What we have here is more a case of walking on eggshells, doing various 
preventative things "in case somebody ____'d."  How many cases can you 
account for?  And, is it worth the loss of an idiom to try to sweep 
this flaw under the rug?

>Also this:
>  eval { delete $SIG{__DIE__};  $obj->isa($class) }
>is no shorter than this:
>  eval { local $SIG{__DIE__};  $obj->isa($class) }

To be clear (since I must not be funny enough), the delete() bit was a 
joke.  This is much shorter than both:

  eval {$obj->isa($class)}

>>Or you could always just walk down the hall and 
>> tell whoever wrote it to fix it.
>That's a long bloody hall you've got there for CPAN code.

I would hope to not find many modules on CPAN that install such a thing.  
It's global, so whoever wrote $0 gets to decide what to do with it. 
That's a pretty short hall in most sane situations.

>And how do 
>you know the user didn't intend it to run even if its in an eval?

The bit about it "might be fixed later" implies that this intention 
would eventually lead to disappointment anyway.

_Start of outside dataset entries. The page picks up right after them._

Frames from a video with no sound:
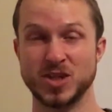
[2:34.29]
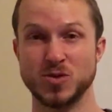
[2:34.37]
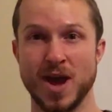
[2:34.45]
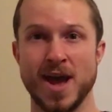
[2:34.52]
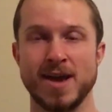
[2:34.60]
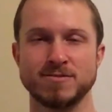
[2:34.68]
you
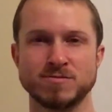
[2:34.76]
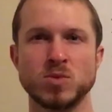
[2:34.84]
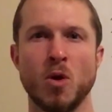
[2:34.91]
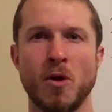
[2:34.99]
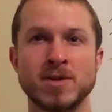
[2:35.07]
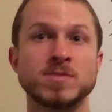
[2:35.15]
have.
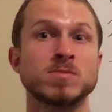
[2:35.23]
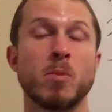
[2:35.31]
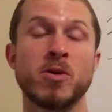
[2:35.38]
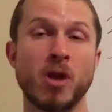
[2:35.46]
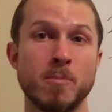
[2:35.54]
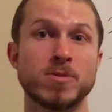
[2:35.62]

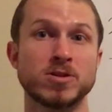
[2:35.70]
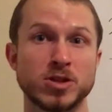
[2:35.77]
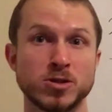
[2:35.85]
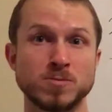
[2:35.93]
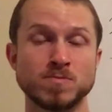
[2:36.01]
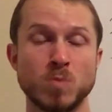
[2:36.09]
But number
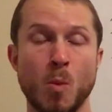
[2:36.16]
two,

>>But, it's very clear in both perlvar and
>> perlfunc#die, so why bother with the eval {local $SIG{__DIE__}; ...}
>> mess?  Just cause broken code to break instead of working around it.
>
>BECAUSE WE ALL THROUGHLY STUDY THE DOCUMENTATION, RIGHT?!
>
>Yeah.

Thoroughly study?  It apologizes about the brokenness (in both places) 
before it even explains how to use it!

>People do it wrong because its easier to do it that way.  And it
> usually works fine.  Most people don't even know about $^S.  Hell,
> even the designers didn't think of it as evidenced by the accidental
> feature.
>
>Doing it slightly wrong but usable is easier than doing it right.
>That's why nobody does it right.  Design failure.

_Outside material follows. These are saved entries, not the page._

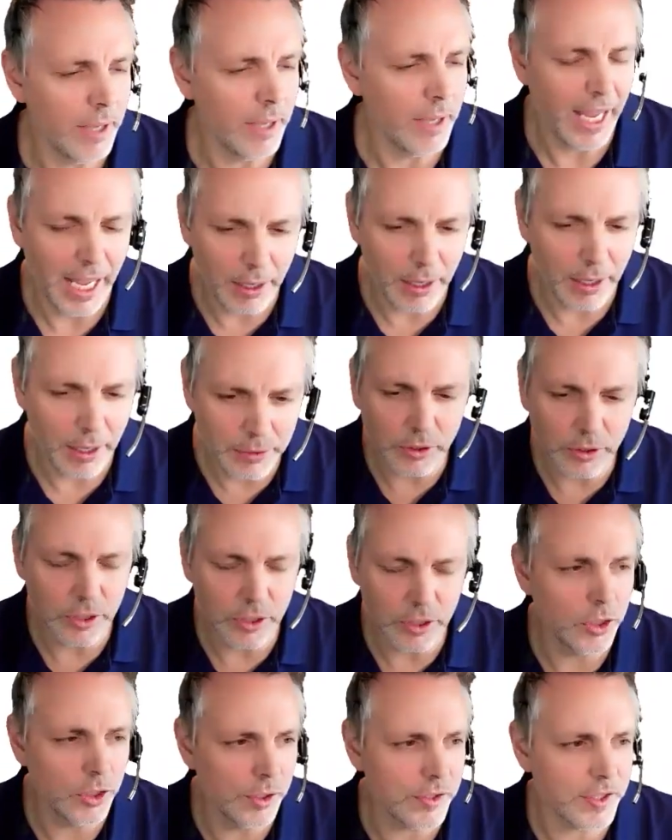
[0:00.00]
how you
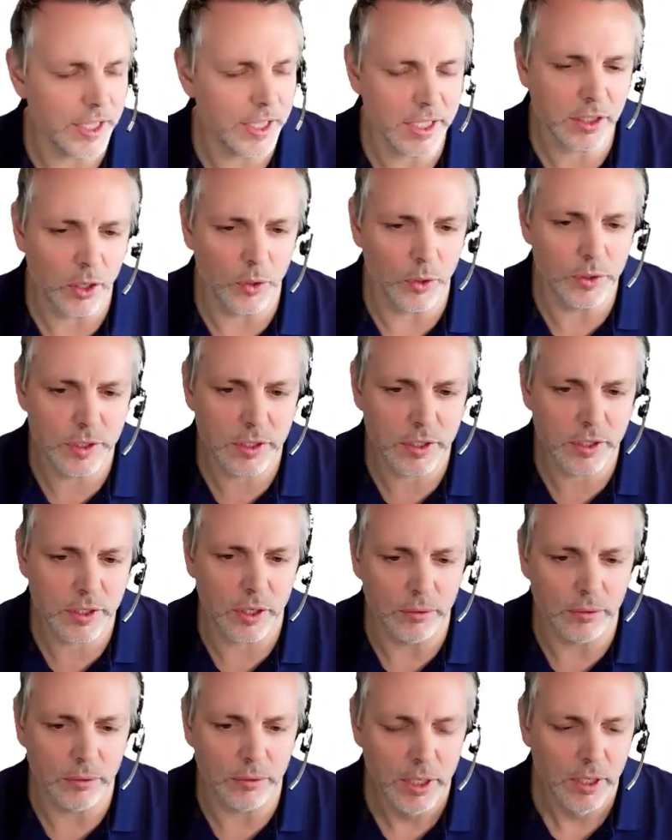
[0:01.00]
can use this
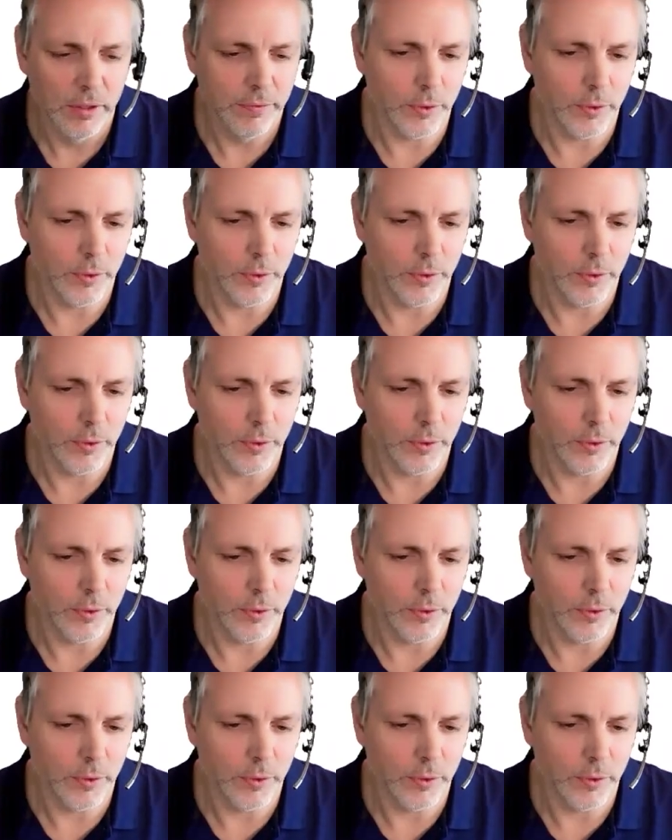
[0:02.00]
console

Sure it's a design failure.  But, breaking broken code is easier than 
accounting for ignorance with the unfortunate side-effect that the user 
learns something.  The ignorance goes away and balance is restored.

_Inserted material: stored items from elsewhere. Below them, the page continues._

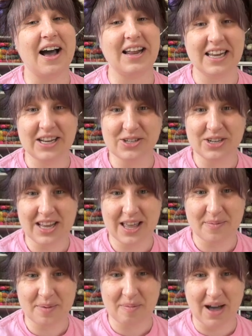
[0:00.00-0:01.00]
I need you to
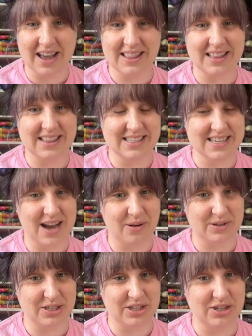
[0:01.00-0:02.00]
keep in mind that these
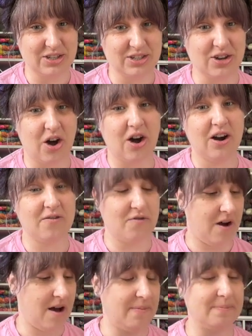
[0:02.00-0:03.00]
acquisitions are
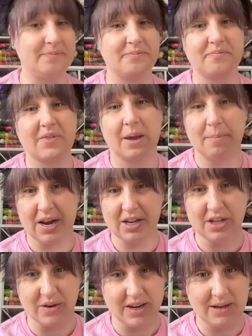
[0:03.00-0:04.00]
from
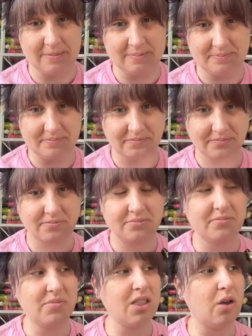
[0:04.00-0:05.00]
Minnesota,
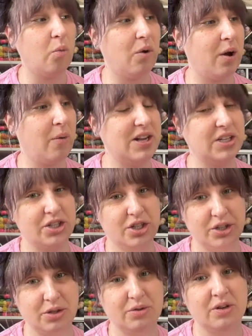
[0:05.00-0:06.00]
where I went to
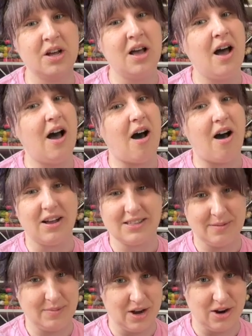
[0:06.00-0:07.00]
2
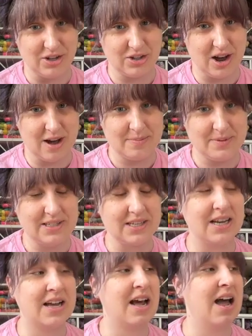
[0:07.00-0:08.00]
awesome yarn shops.
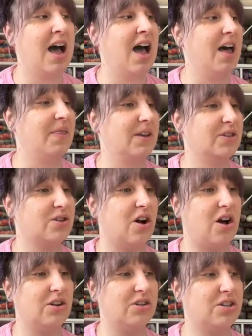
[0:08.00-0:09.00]
These are
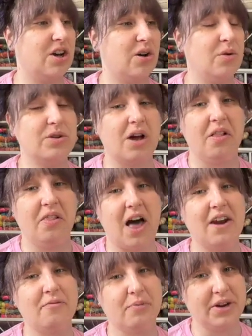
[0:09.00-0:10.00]
also a
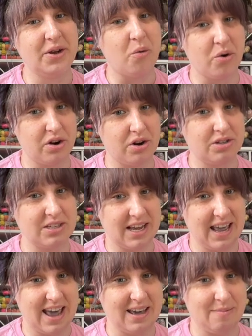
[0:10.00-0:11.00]
lot of pre-orders that
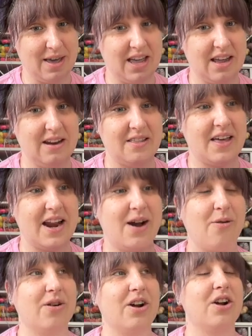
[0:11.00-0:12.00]
came in that I
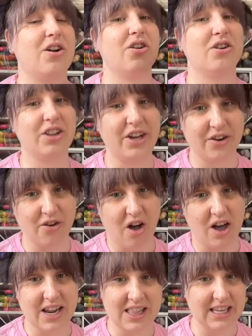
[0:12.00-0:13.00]
ordered earlier
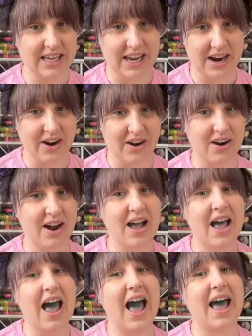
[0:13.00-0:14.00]
on in the year
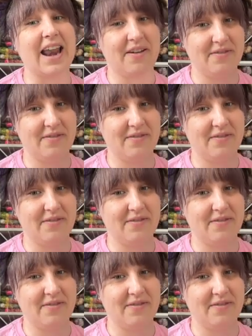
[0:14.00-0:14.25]
and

To be clear, I totally agree that it is a design failure.  To cite a 
seemingly completely unrelated issue:  a buggy reimplementation of 
require() that is a direct result of not understanding that a bad 
$SIG{__DIE__} could be fixed to allow eval {require foo} (and possibly 
not realizing that local $SIG{__DIE__} would be an option.)  So, the 
code in question digs around in @INC to see if it can find a file.  
Unfortunately, that solution breaks @INC subrefs.  So, now we're down 
an idiom and a feature!  If the perpetrator of the die hook in question 
had just been told "too bad", that mess wouldn't have happened.

Yeah, it shouldn't suck that much and ruby should be faster and perl 6 
should be out by now and python should just exit instead of suggesting 
that maybe you meant Ctrl-D.

--Eric
-- 
The only thing that could save UNIX at this late date would be a new $30
shareware version that runs on an unexpanded Commodore 64.